*Exercise requirements*:
Pictures aside, repeat the listing below exactly.

*Dataset records*:
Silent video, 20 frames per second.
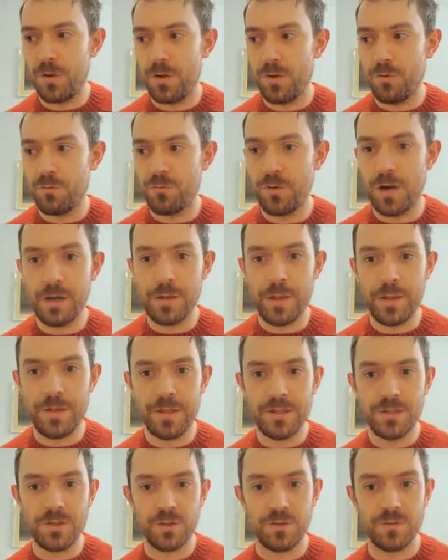rather
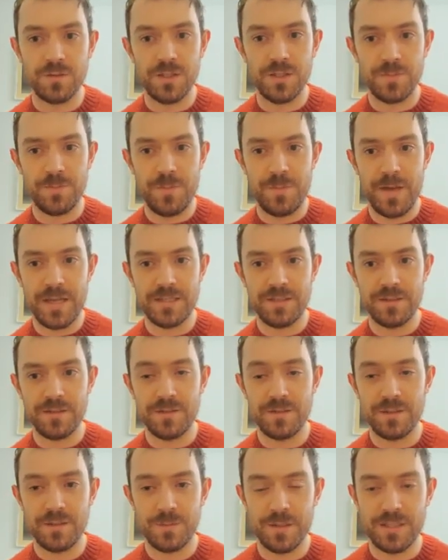than sort of
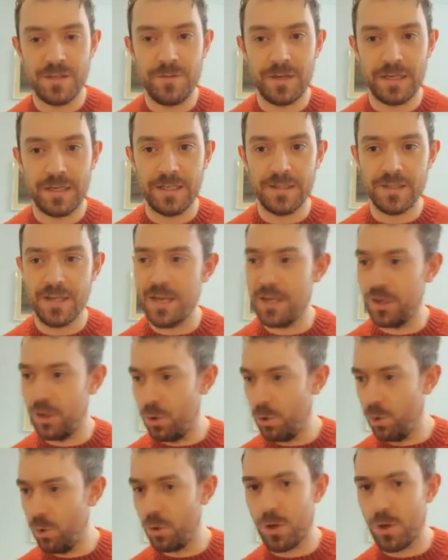specifically saying
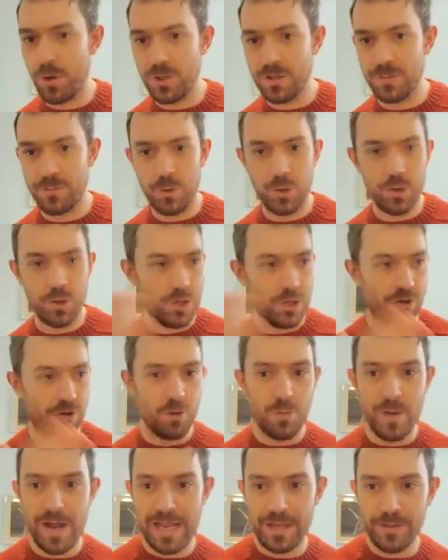you're going to push her
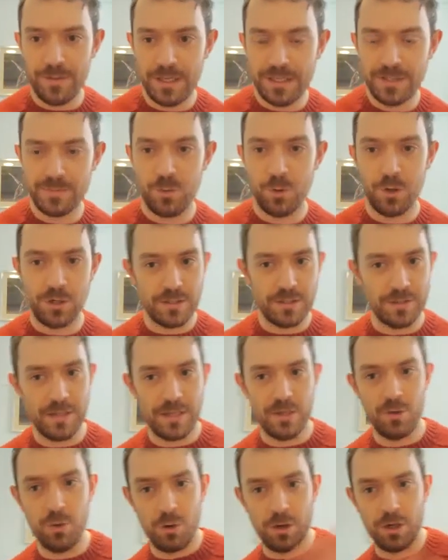away at this point and
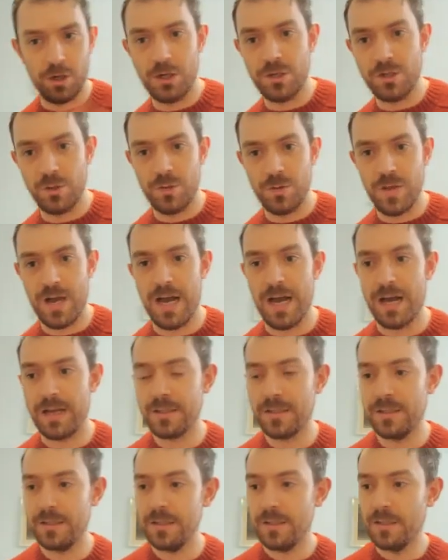then you're going to do that,
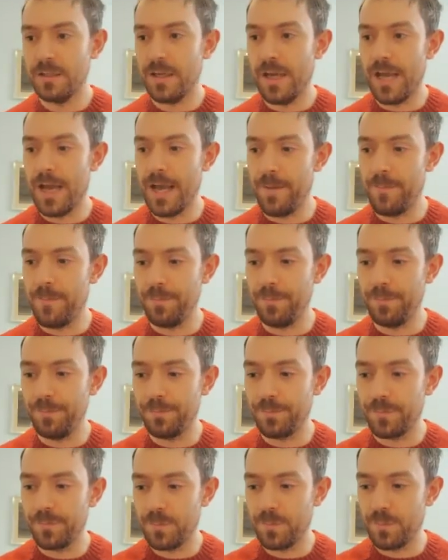
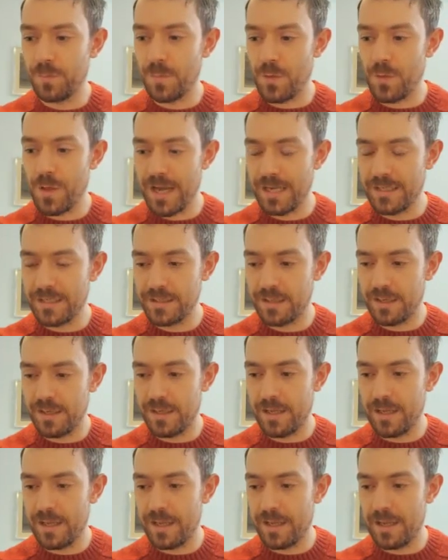that
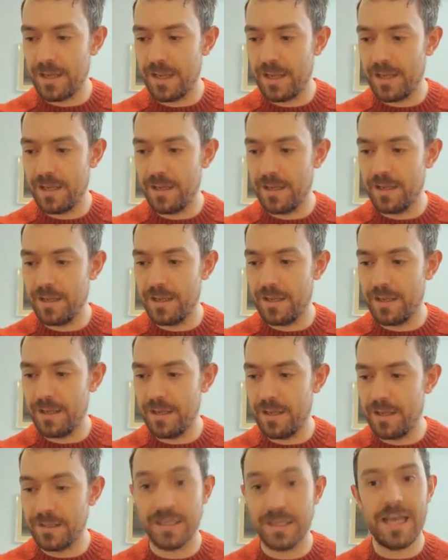
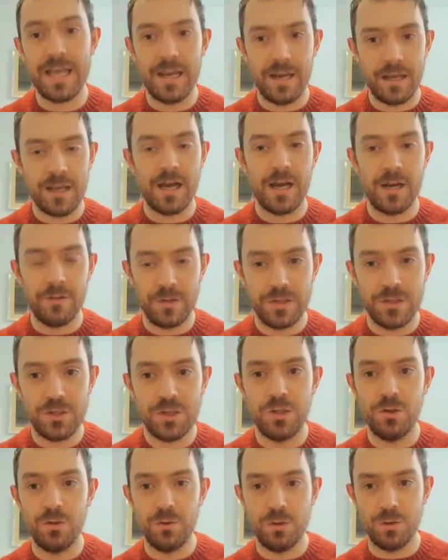is again a kind of
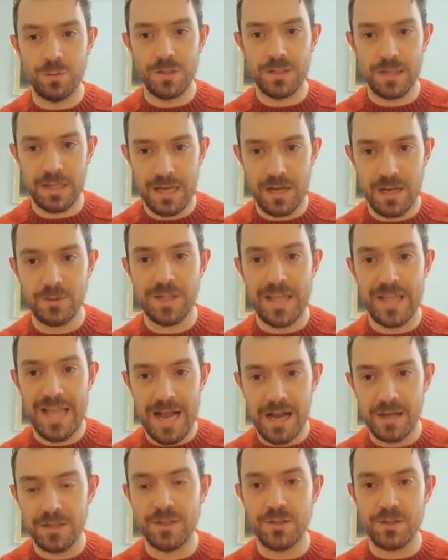etude which allows the
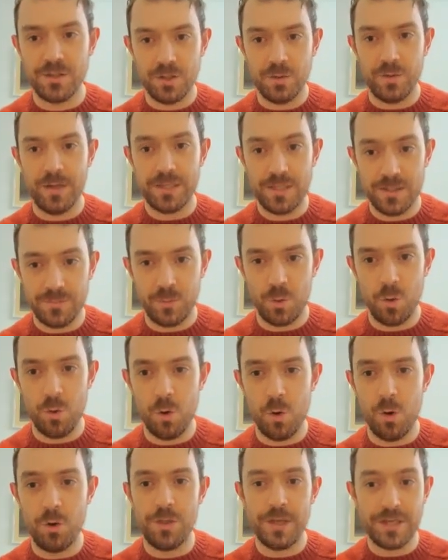actors to
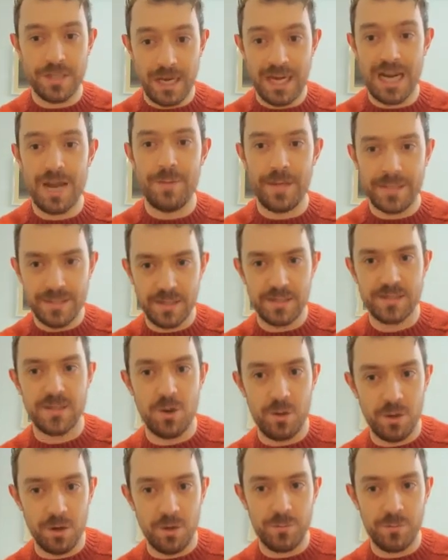explore the dynamics that's
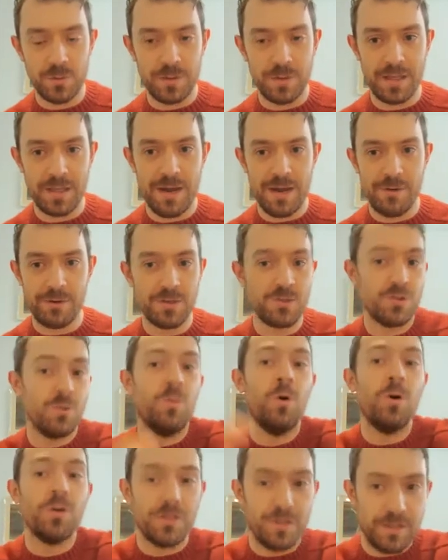going on between the characters, or
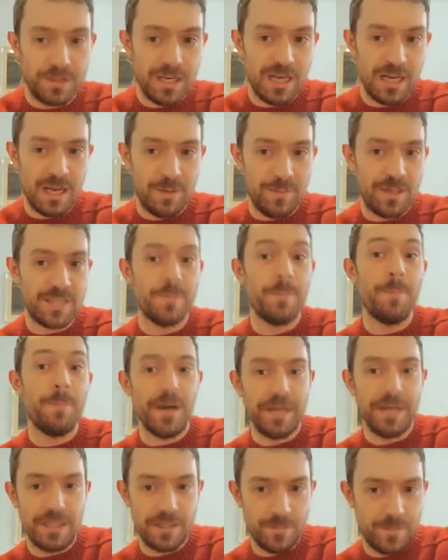what the dynamics
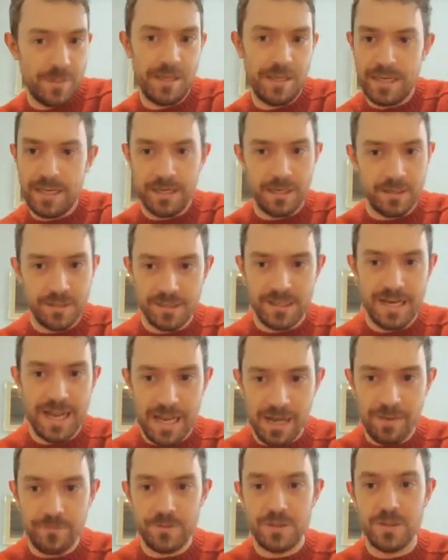might be. Again, it doesn't
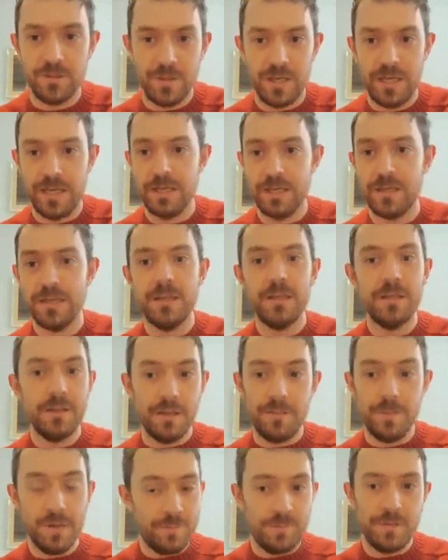have to be,
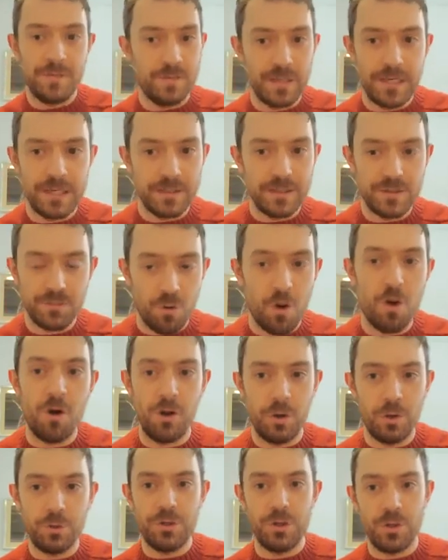it might be that it's
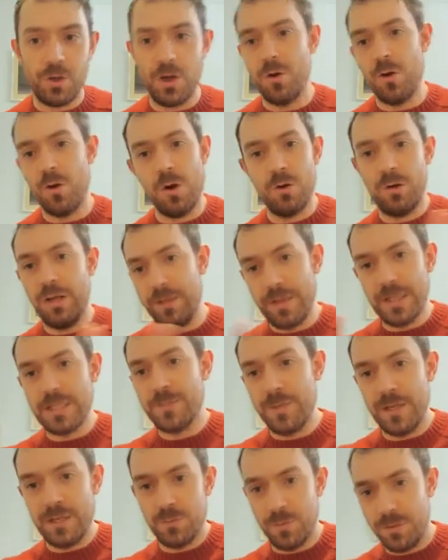wrong, or you go, only this
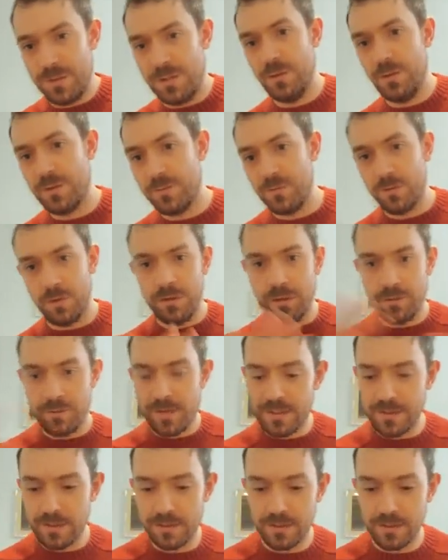bit was useful and the
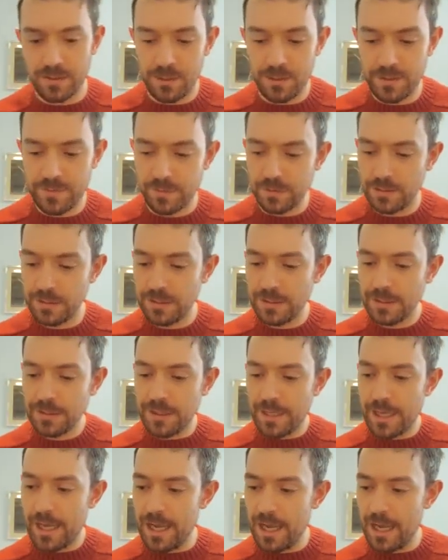rest isn't useful.
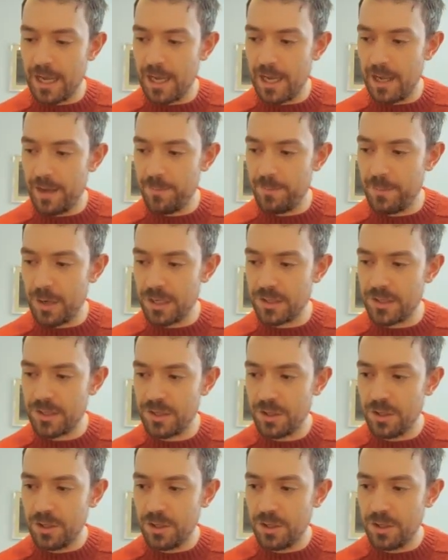But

*Output for this task*:
Silent video, 20 frames per second.
rather
than sort of
specifically saying
you're going to push her
away at this point and
then you're going to do that,
that
is again a kind of
etude which allows the
actors to
explore the dynamics that's
going on between the characters, or
what the dynamics
might be. Again, it doesn't
have to be,
it might be that it's
wrong, or you go, only this
bit was useful and the
rest isn't useful.
But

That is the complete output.